■ **EXERCISE PROMPT**: Pictures do not belong in the copy; restate the records below word for word.

Collected data:
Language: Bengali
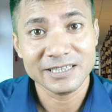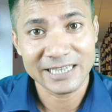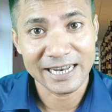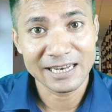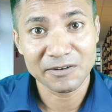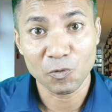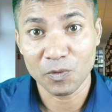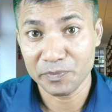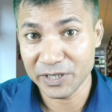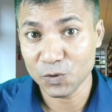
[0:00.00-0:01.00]
চ্যানেলের
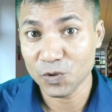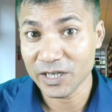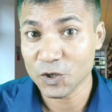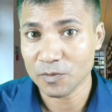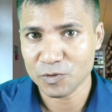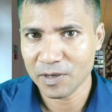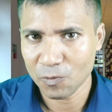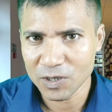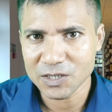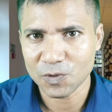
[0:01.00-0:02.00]
ভিডিওগুলিকে সবসময়
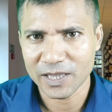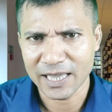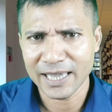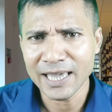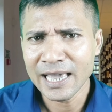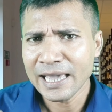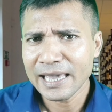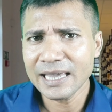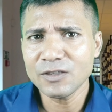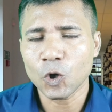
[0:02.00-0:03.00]
ওয়াশ করে থাকে
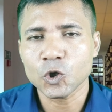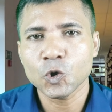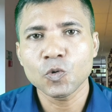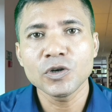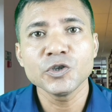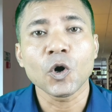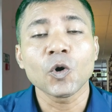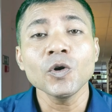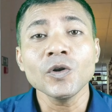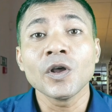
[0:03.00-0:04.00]
এই দর্শকগুলি
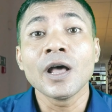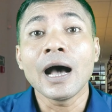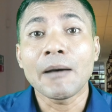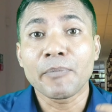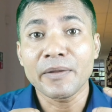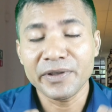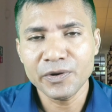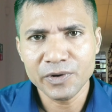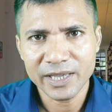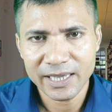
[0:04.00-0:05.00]
যখন আপনার
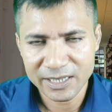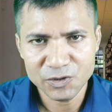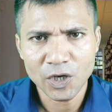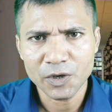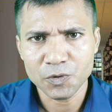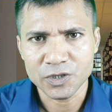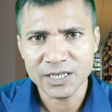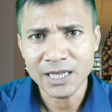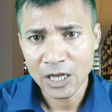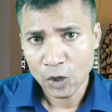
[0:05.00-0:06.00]
ভিডিওটিকে এনজয়
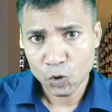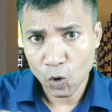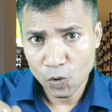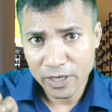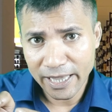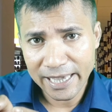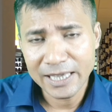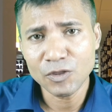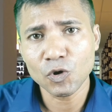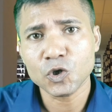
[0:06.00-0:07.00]
করছে তখন
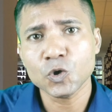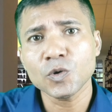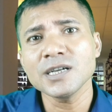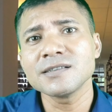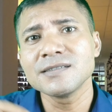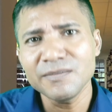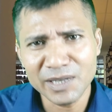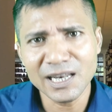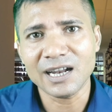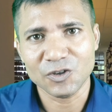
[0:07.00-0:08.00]
এই দর্শকের সিমিলার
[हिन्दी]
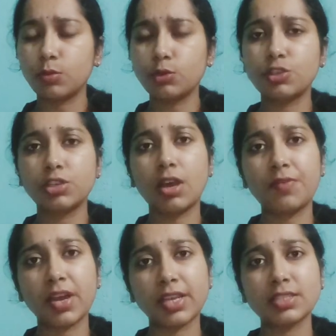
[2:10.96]
कुछ
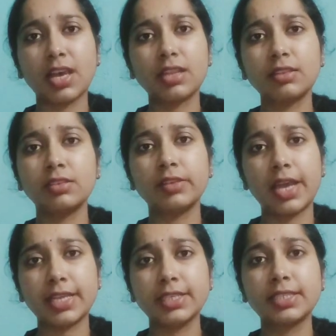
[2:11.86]
हवा के साथ
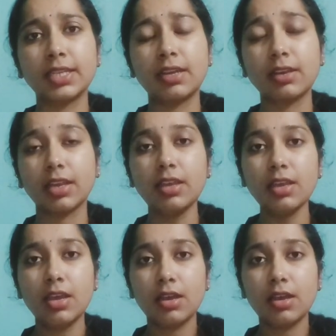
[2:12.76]
इस तरह के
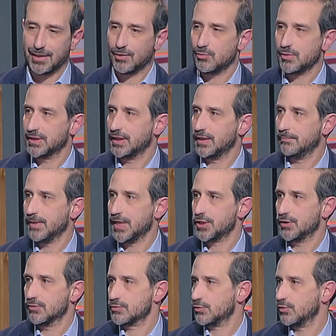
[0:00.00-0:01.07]
alcune delle immagini
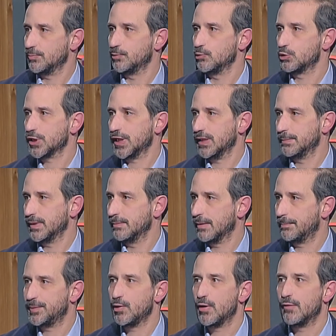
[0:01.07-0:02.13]
non solo più celebri ma più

■ **TASK ANSWER**:
Language: Bengali
[0:00.00-0:01.00]
চ্যানেলের
[0:01.00-0:02.00]
ভিডিওগুলিকে সবসময়
[0:02.00-0:03.00]
ওয়াশ করে থাকে
[0:03.00-0:04.00]
এই দর্শকগুলি
[0:04.00-0:05.00]
যখন আপনার
[0:05.00-0:06.00]
ভিডিওটিকে এনজয়
[0:06.00-0:07.00]
করছে তখন
[0:07.00-0:08.00]
এই দর্শকের সিমিলার
[हिन्दी]
[2:10.96]
कुछ
[2:11.86]
हवा के साथ
[2:12.76]
इस तरह के
[0:00.00-0:01.07]
alcune delle immagini
[0:01.07-0:02.13]
non solo più celebri ma più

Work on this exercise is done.